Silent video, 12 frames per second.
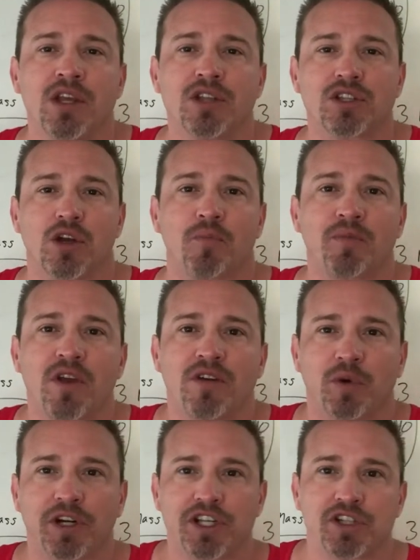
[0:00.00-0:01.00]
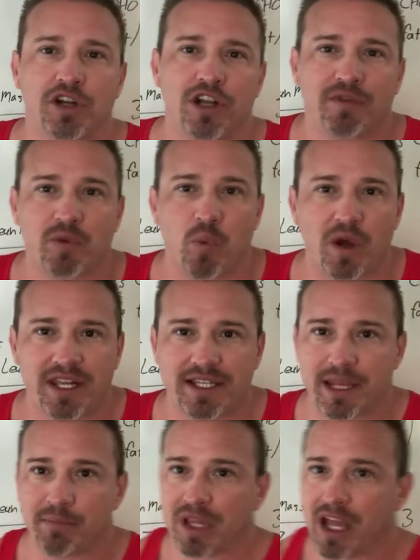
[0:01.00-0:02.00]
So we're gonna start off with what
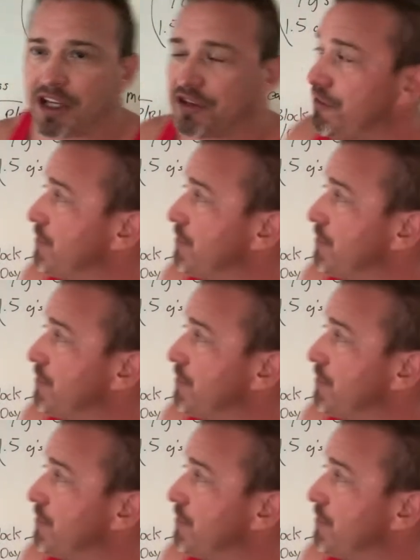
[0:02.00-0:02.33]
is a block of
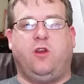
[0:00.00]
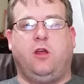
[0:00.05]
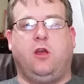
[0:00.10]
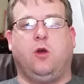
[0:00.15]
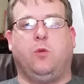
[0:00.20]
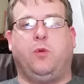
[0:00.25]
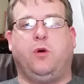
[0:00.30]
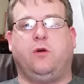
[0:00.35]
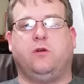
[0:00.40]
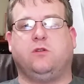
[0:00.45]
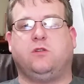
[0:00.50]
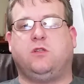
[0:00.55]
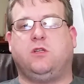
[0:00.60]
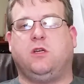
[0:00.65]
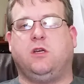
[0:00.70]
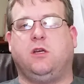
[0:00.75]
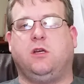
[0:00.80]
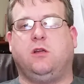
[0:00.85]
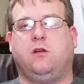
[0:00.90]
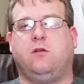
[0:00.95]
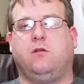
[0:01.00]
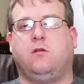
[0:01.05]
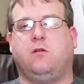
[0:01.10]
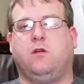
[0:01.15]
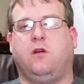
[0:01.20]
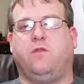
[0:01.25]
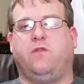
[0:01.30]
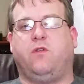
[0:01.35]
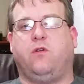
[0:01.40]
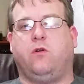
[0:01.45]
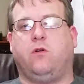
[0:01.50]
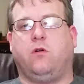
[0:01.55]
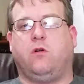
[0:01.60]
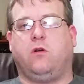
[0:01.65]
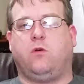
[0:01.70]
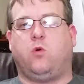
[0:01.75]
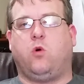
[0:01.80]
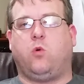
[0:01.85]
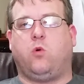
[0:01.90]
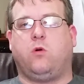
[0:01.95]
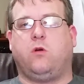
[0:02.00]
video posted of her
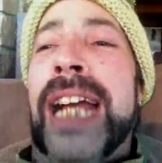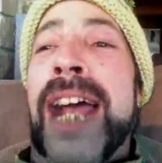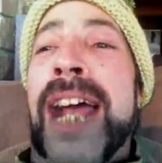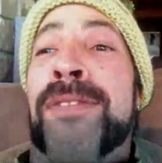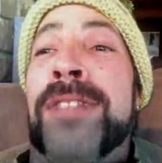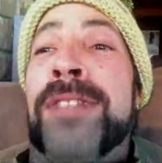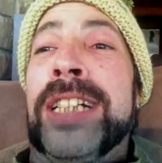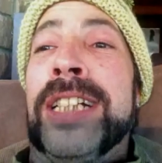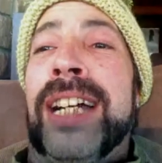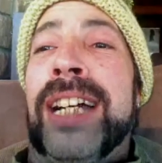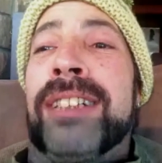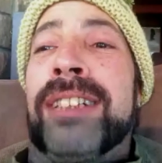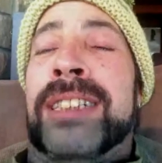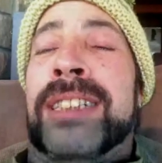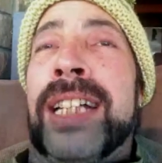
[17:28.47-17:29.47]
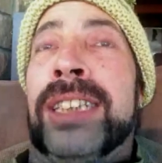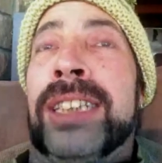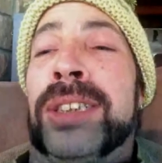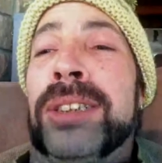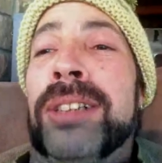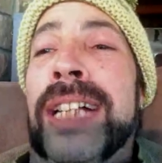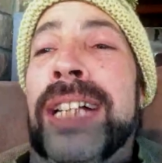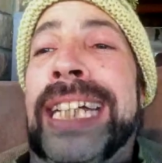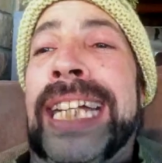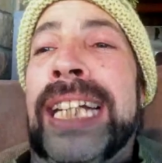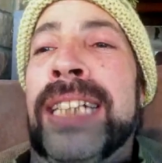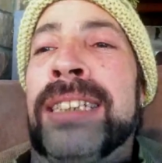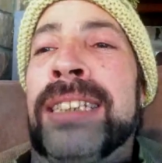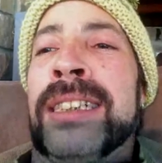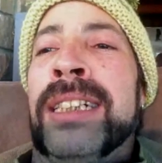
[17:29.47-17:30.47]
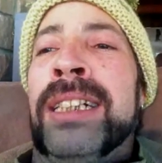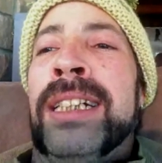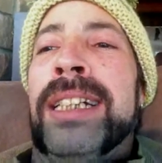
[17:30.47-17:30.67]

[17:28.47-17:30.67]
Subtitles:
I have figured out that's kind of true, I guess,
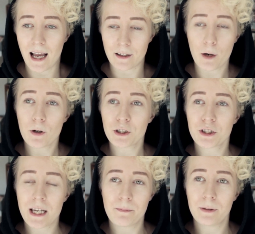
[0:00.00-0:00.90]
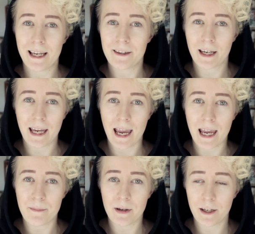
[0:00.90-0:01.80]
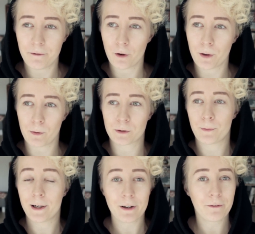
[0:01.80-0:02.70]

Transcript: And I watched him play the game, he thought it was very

+++

* **Brief**
What is needed here is an exact transcription of every record above, with images excluded.

* **Response to this exercise**
Silent video, 12 frames per second.
[0:00.00-0:01.00]
[0:01.00-0:02.00]
So we're gonna start off with what
[0:02.00-0:02.33]
is a block of
[0:00.00]
[0:00.05]
[0:00.10]
[0:00.15]
[0:00.20]
[0:00.25]
[0:00.30]
[0:00.35]
[0:00.40]
[0:00.45]
[0:00.50]
[0:00.55]
[0:00.60]
[0:00.65]
[0:00.70]
[0:00.75]
[0:00.80]
[0:00.85]
[0:00.90]
[0:00.95]
[0:01.00]
[0:01.05]
[0:01.10]
[0:01.15]
[0:01.20]
[0:01.25]
[0:01.30]
[0:01.35]
[0:01.40]
[0:01.45]
[0:01.50]
[0:01.55]
[0:01.60]
[0:01.65]
[0:01.70]
[0:01.75]
[0:01.80]
[0:01.85]
[0:01.90]
[0:01.95]
[0:02.00]
video posted of her
[17:28.47-17:29.47]
[17:29.47-17:30.47]
[17:30.47-17:30.67]

[17:28.47-17:30.67]
Subtitles:
I have figured out that's kind of true, I guess,
[0:00.00-0:00.90]
[0:00.90-0:01.80]
[0:01.80-0:02.70]

Transcript: And I watched him play the game, he thought it was very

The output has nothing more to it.